Redorer l’image de l’école avec l’informatique

25 janvier 2018
par Raphaël Duboisdenghien
Durée de lecture : 4 min

Seulement 4% des garçons et 6% des filles de 15 ans disent qu’ils aiment beaucoup l’école en Fédération Wallonie-Bruxelles. L’enseignement de l’informatique pourrait doper ces pourcentages. À la Faculté d’informatique de l’Université de Namur, le colloque international Didapro 6 s’est penché sur «Quelles éducations au numérique, en classe et pour la vie?».

"L'informatique et le numérique dans la classe", Presses universitaires de Namur. (VP 20 euros)
“L’informatique et le numérique dans la classe”, Presses universitaires de Namur. (VP 20 euros)

Il constitue l’épine dorsale du livre «L’informatique et le numérique dans la classe: qui, quoi, comment?» paru aux Presses universitaires de Namur. La chercheuse Julie Henry, chimiste et informaticienne, Aude Nguyen, coordinatrice pédagogique à la Faculté d’informatique, et Étienne Vandeput, mathématicien et informaticien, commentent les textes qu’ils ont réunis.

Adapter les programmes et les formations

«Le débat a révélé que l’enseignement de l’informatique n’était pas une urgence pour le monde politique en Communauté française de Belgique», relève Vincent Englebert, doyen de la Faculté informatique de Namur. «Si les écoles sont de plus en plus dotées de matériel informatique, de tableaux interactifs…, l’enseignement de la pensée informatique ressort toujours de l’initiative des écoles et ne figure nullement dans les socles de compétences de base. Prenons les devants. Le problème n’est pas simple. Mais, les bonnes volontés sont là ainsi que les compétences. Alors qu’attendons-nous?»

Il faudrait adapter les programmes scolaires… «Cela nécessitera du courage politique. Un sondage révèle que 87% des Français seraient d’accord de voir la programmation enseignée à l’école: 24% à partir du primaire, 41% à partir du collège. Un groupe de travail interuniversitaire est déjà à l’œuvre.»

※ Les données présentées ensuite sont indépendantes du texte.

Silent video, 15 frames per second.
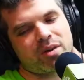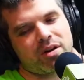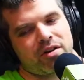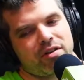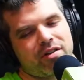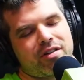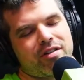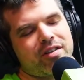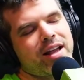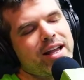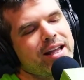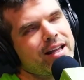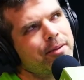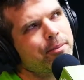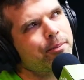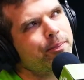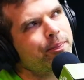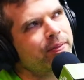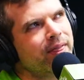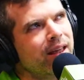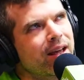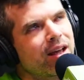just like
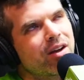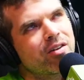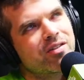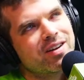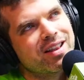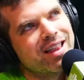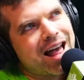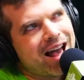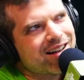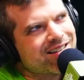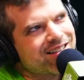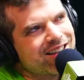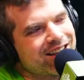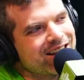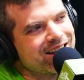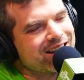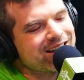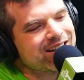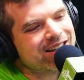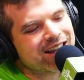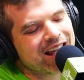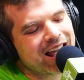relaxing
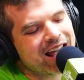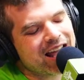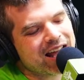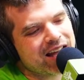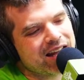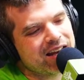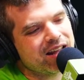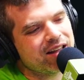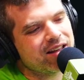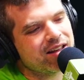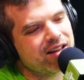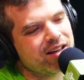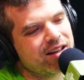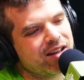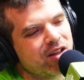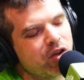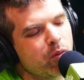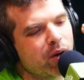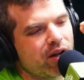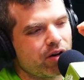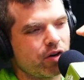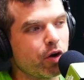and you
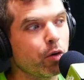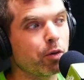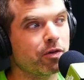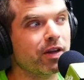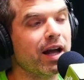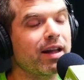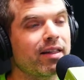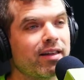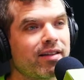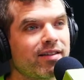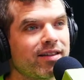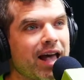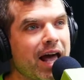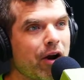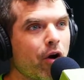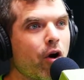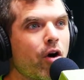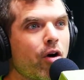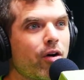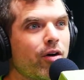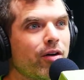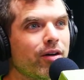want no silence at
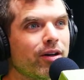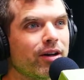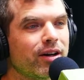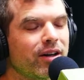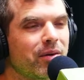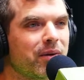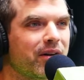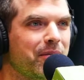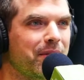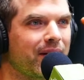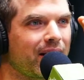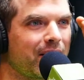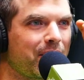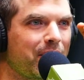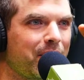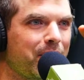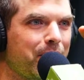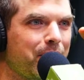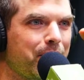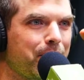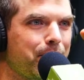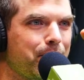all. You want it to be like
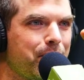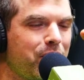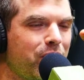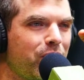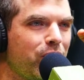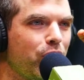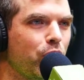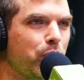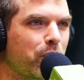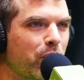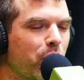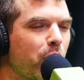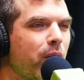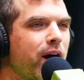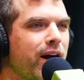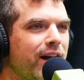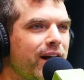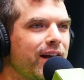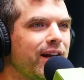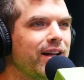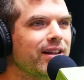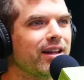super
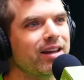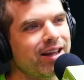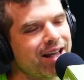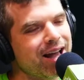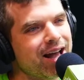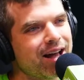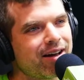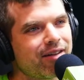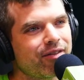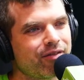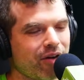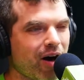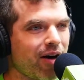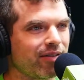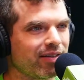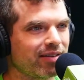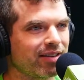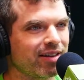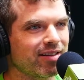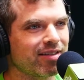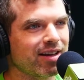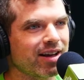quiet, then yeah, obviously
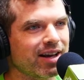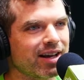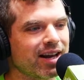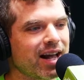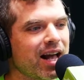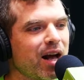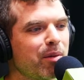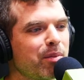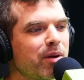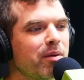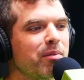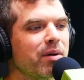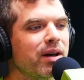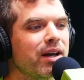it's not going to happen. But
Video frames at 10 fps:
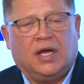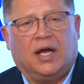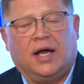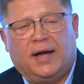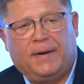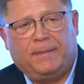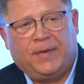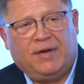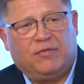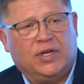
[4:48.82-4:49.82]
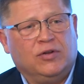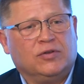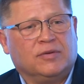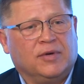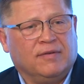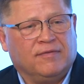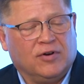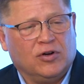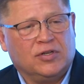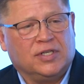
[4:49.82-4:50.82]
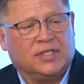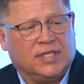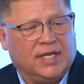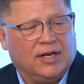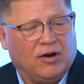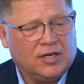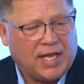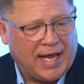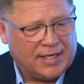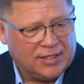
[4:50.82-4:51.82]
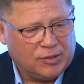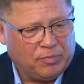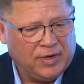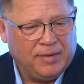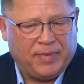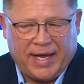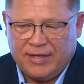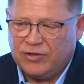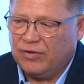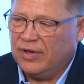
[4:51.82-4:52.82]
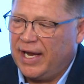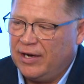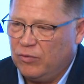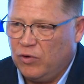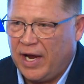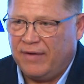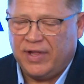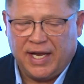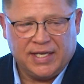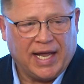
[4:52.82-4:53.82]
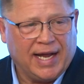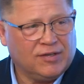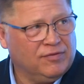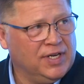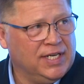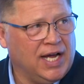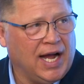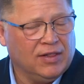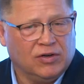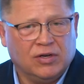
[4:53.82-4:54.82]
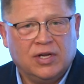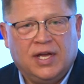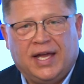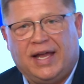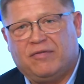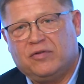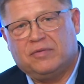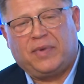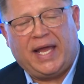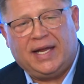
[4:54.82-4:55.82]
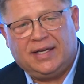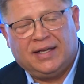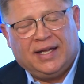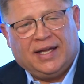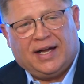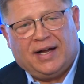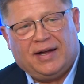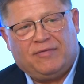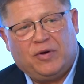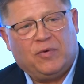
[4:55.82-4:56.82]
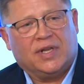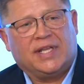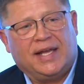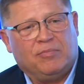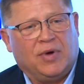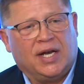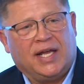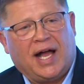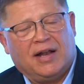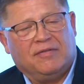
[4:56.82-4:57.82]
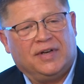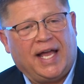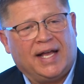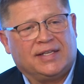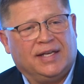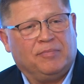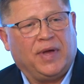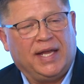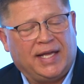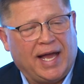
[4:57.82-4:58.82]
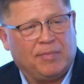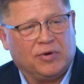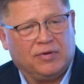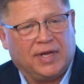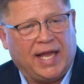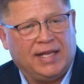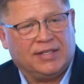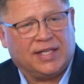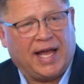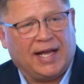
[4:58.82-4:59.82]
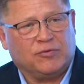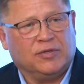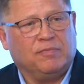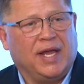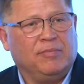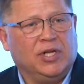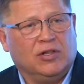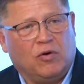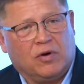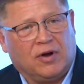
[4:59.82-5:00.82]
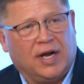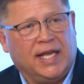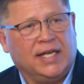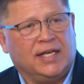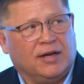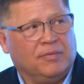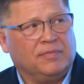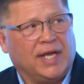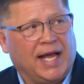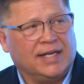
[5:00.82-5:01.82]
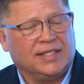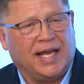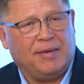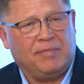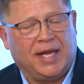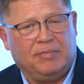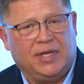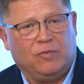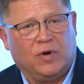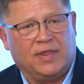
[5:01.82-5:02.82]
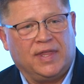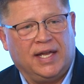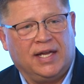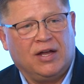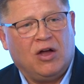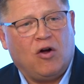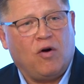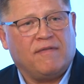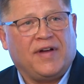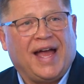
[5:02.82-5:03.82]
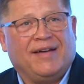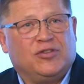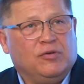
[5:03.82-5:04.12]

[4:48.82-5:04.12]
um, if we do some conversions to get our taxes prepaid, so later we'll have that tax-free dollar. If we're paying, uh, if we want to take money out of an asset and pay capital gains tax, which may be lowering our income tax, that may be one thing. Or if I have too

Trouver des enseignants motivés et compétents… «Il faudrait adapter les formations initiales des enseignants ou leur dispenser cette compétence par des certificats spécifiques. En 2013, le gouvernement de la Fédération Wallonie-Bruxelles avait envisagé l’allongement des formations initiales de tous les enseignants de 3 à 5 ans. Il existerait donc une marge de liberté pour préparer adéquatement certains enseignants.»

Les enjeux ne font pas l’unanimité

Les arguments favorables à l’enseignement de l’informatique et à la culture du numérique ne manquent pas. Réduire une fracture génératrice d’inégalités. Pallier le chômage des jeunes. Répondre aux intérêts des élèves en utilisant des pratiques innovantes, interactives, coopératives.

Mais, pour les opposants, généraliser l’informatique, l’introduire comme discipline obligatoire n’est pas pertinent ni urgent. L’enseignement ne deviendra pas automatiquement innovant, passionnant…

«Le défi est non seulement de former les enseignants aux sciences informatiques, mais aussi de les engager dans une transformation de leur discipline et de leur pédagogie», réplique Périne Brotcorne, chercheuse en sociologie au sein de la Chaire Travail-Université à l’Université Catholique de Louvain (UCL). «La clé de la réussite se situe bien là.»

«La controverse assez vive liée à la généralisation de l’apprentissage des sciences informatiques dans les programmes scolaires témoigne de la complexité de la mise en œuvre d’une éducation au numérique au sein d’un système éducatif qui n’est pas encore parvenu à se transformer pour être en capacité d’embrasser pleinement le fait numérique. Il est néanmoins urgent de poursuivre la réflexion afin de trouver une réponse adéquate et pérenne à cet enjeu d’une brûlante actualité.»

Des outils nombreux, bien localisés

Associé au Centre de recherche sur les liens sociaux à Paris, le chercheur Maxime Duquesnoy a étudié l’emploi du numérique dans l’enseignement fondamental en Fédération Wallonie-Bruxelles. Constaté le peu de matériel informatique dans les classes.

«Tant la localisation des outils informatiques que leur nombre influent négativement sur les usages des enseignants», souligne le docteur en sciences de l’éducation détenteur d’un diplôme d’instituteur primaire. «Avec un ratio d’un ordinateur pour 2,5 élèves, les pratiques pédagogiques sont drastiquement limitées. L’usage du numérique ne peut être intégré dans les activités quotidiennes tant les déplacements et la gestion des élèves rendent cet usage complexe et chronophage.»

«Aussi longtemps que le numérique sera absent des compétences formelles à atteindre, il y a fort à parier que les activités resteront satellitaires. Menées différemment selon les enseignants. En fonction de l’avancée de leur programme ou de leurs affinités avec la technologie.»